Anonymous wrote:Celebrities live in New York, Los Angeles, or San Francisco, not here.
Really, except for the "Major" political offices and appointments -- President, or Vice President, Supreme Court Justices, or Senators -- no one here truly possesses sufficient "celebrity" status to make a whit of difference in admissions.
With most of the parents you must consider "celebrities" at your school (note to you, that journalist or deputy such-and-such, isn't a celebrity by any other city's measure), their very limited and inconsequential "influence" and "pull" is not worth an admissions office bending backwards to admit an unqualified candidate -- so their child is certainly their on their merit.
Are there more of these kids at the Big 3 than other private schools or well-regarded publics?
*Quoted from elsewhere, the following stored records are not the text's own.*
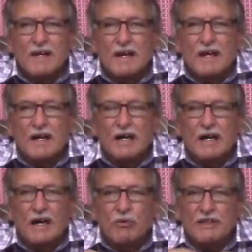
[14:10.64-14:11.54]
uh,
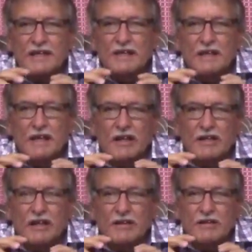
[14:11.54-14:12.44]
I was a, I,
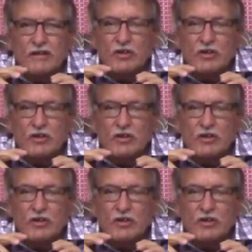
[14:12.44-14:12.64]
I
Surely public schools will have kids with these types of parents, but there are more kids so there may not be a concentrated group.
Anonymous wrote:Anonymous wrote:17:36 Some would consider the fact that you have lived in DC for twenty years makes you pretty provincial.
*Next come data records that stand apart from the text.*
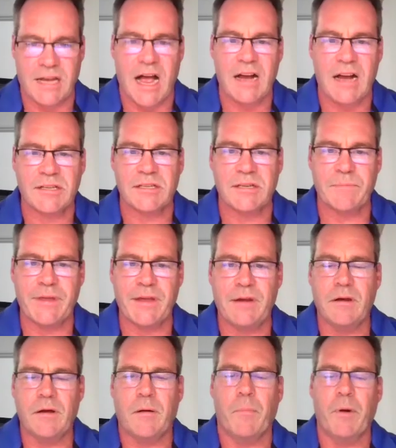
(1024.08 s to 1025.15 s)
stocks.
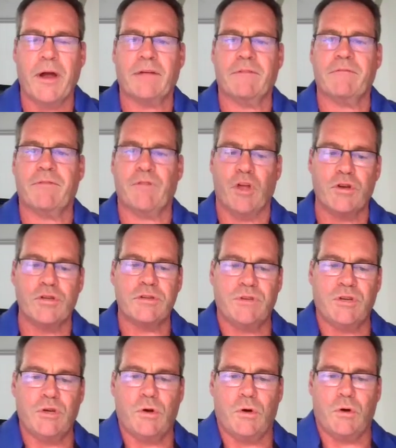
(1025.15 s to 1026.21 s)
But for those of
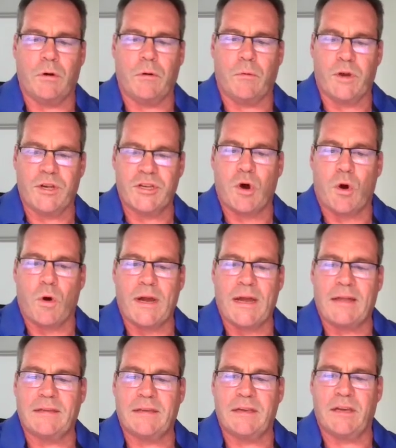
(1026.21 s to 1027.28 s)
you who are risk
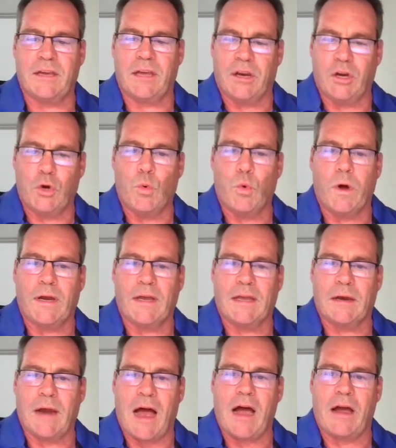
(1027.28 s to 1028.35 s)
oriented and who want to
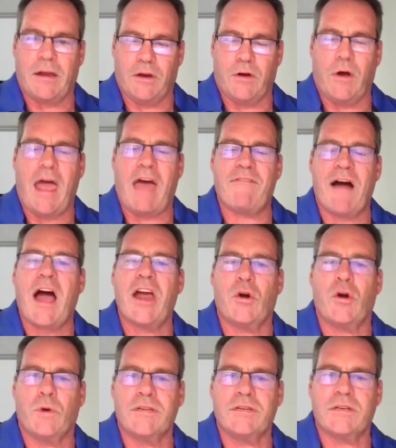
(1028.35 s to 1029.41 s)
get high, have
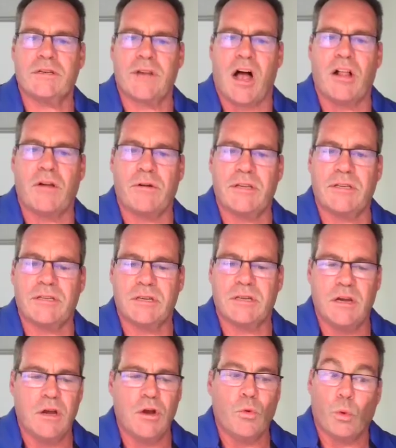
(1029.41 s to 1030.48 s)
higher risk tolerance,
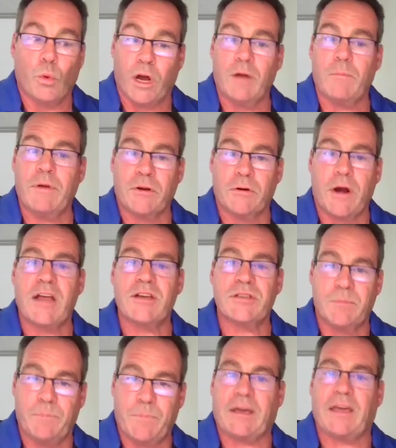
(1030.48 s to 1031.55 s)
we're going to be
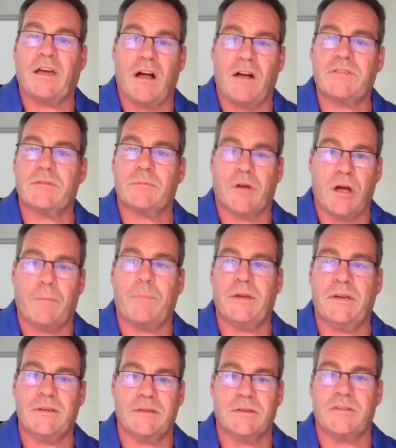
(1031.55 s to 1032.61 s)
gradually picking off some
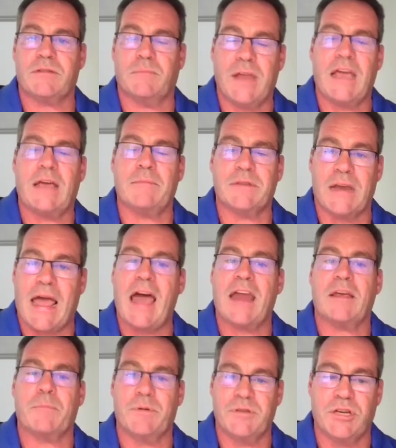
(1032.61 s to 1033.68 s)
companies and some names and
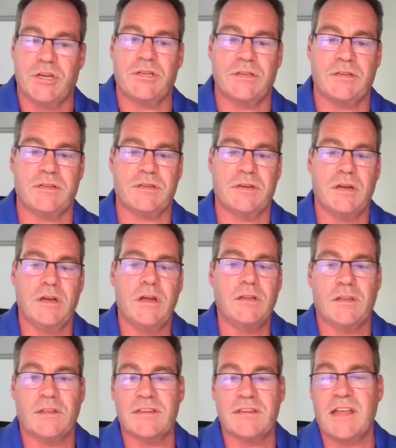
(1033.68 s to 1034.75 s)
adding positions
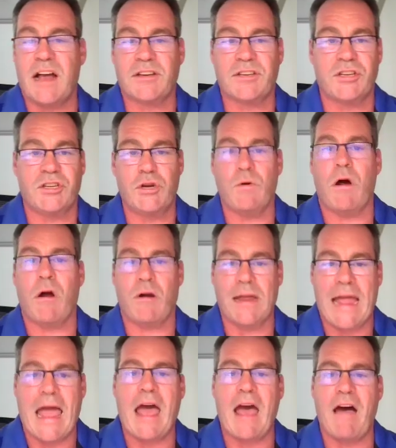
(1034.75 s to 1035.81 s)
to the stocks that you
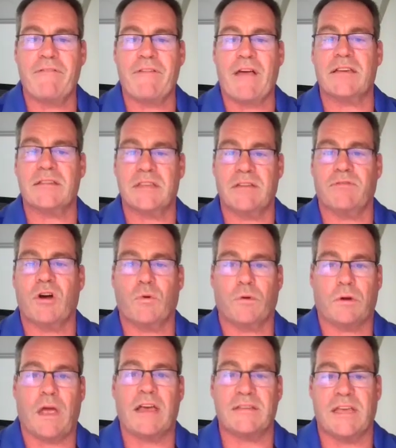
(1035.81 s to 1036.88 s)
already have as they
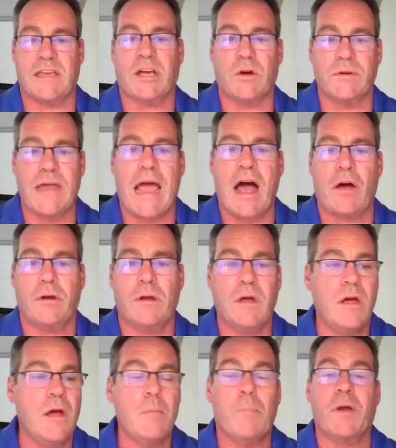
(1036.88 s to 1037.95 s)
go down.
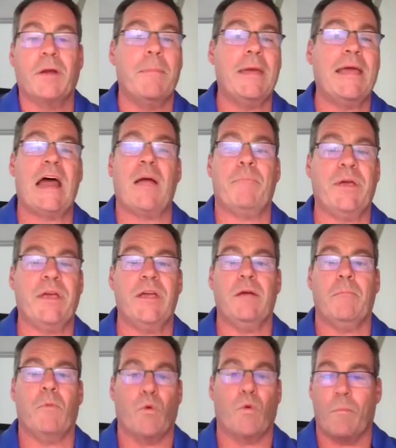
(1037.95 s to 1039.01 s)
But it may not
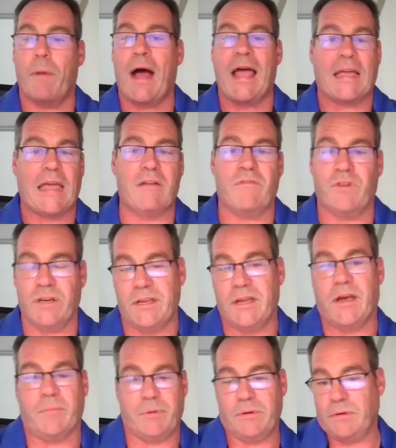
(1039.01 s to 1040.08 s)
be we're buying every
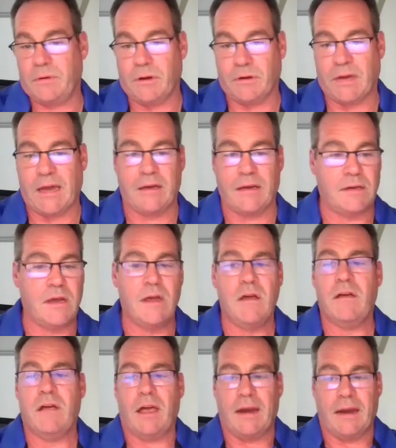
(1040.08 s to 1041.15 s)
dip. Okay.
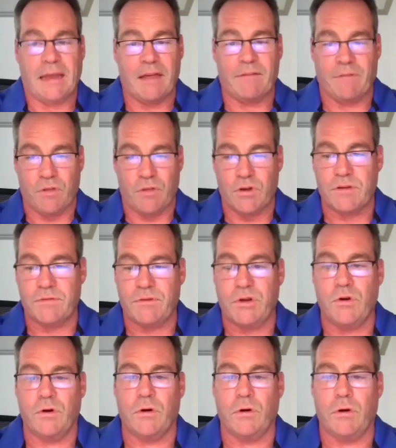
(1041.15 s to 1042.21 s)
And again, for those of
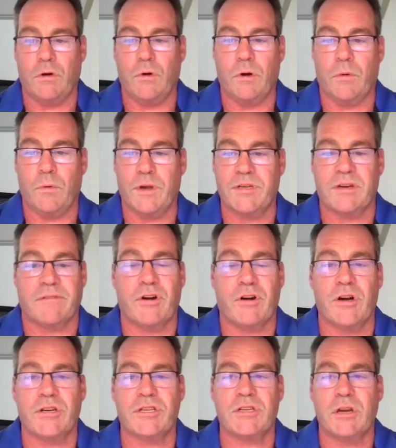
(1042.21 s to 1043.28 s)
you who are risk
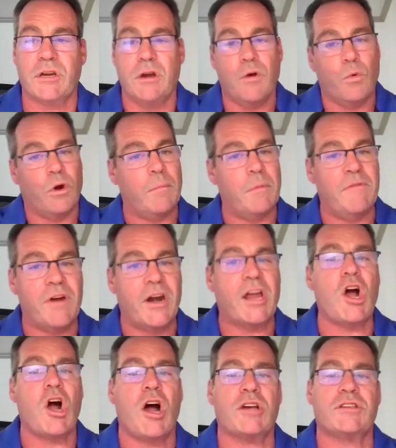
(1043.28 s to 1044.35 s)
averse, we're going to be very
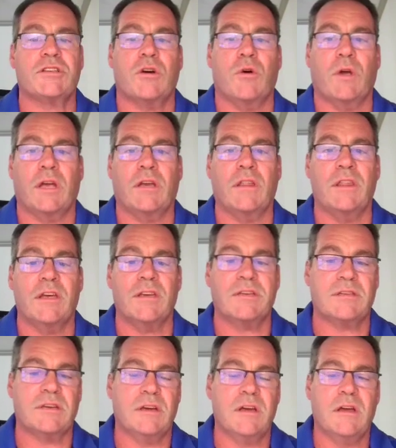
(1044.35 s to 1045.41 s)
cautious going into
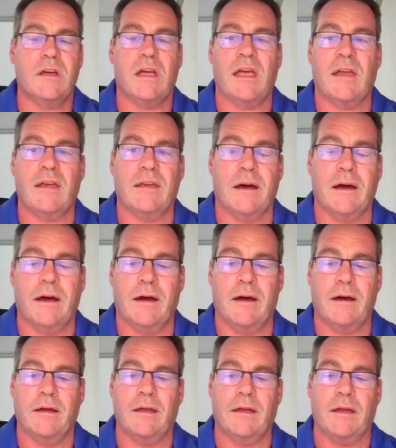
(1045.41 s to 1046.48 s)
this, and
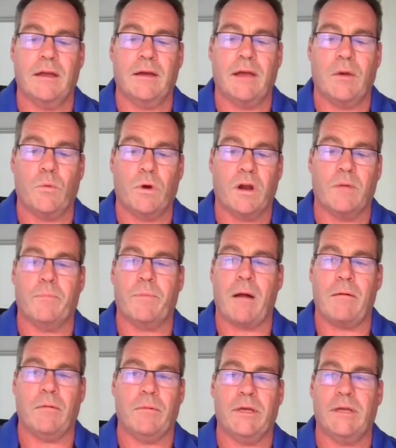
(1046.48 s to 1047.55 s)
we're going to
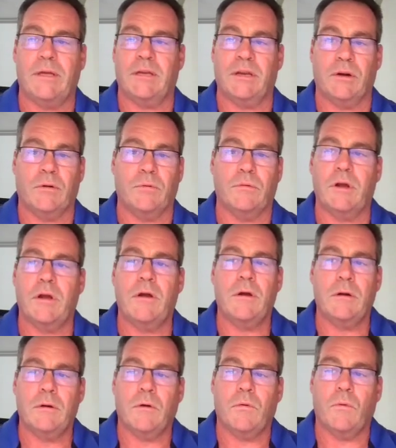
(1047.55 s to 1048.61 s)
probably
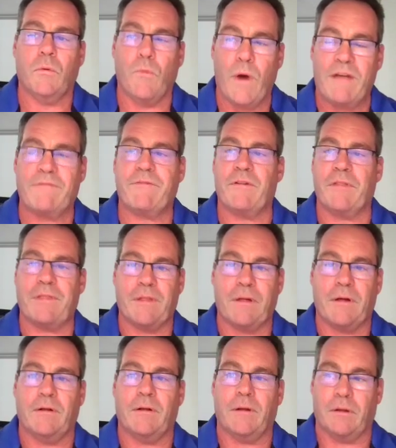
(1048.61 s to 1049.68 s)
wait for
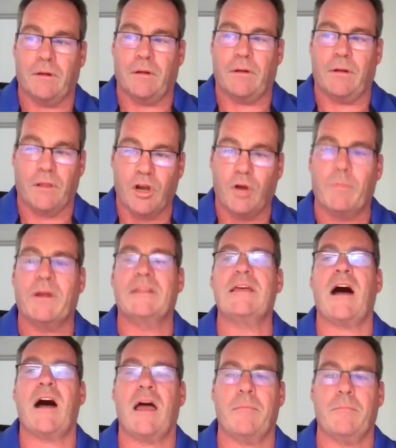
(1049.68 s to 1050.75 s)
a little bit of
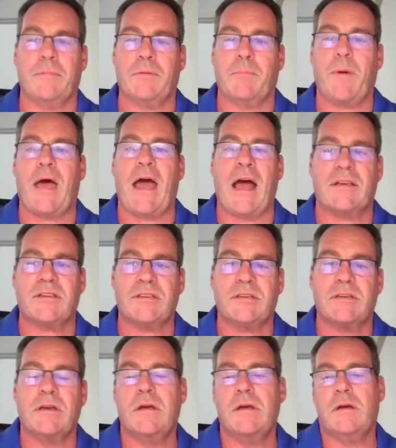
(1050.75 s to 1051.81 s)
time to pass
I suspect that I am older than you, so perhaps your youth limits your ability to imagine the possibilities. I wrote that I have lived in DC for "over twenty years." That is true, but though those twenty-plus years mark my total time in DC, they have not been continuous. I have lived and worked various stints abroad, in Asia and Europe, and domestic, on the west coast, in between.
Perhaps, you are right, I have seen enough of our own country and the world to recognize and humbly acknowledge that most of our Inside-The-Beltway celebrities have no recognition, generate no respect, exercise no influence, and have no power in places from Rye to Riyadh. And frankly, the "DC celebrity" class does not really care, as long as they are perceived and treated as all of those things here in DC (which they are).
Why obsess and envy the 3-5 percent of your children's classmates whom you consider to have "DC celebrity" parents? It seems to bother you, I think wrongly, because you believe that they received preferential treatment in private school admissions. Believe me, most of the ones you consider to be "DC celebrities" are not worth the headache, problems, and heartache of admitting an unqualified candidate.
Enjoy the company of your fellow school parents, most of us just are ordinary people.
Anonymous wrote:Anonymous wrote:I am so mad at my self for following this thread over two pages. I have lost brain cells that I will never get back.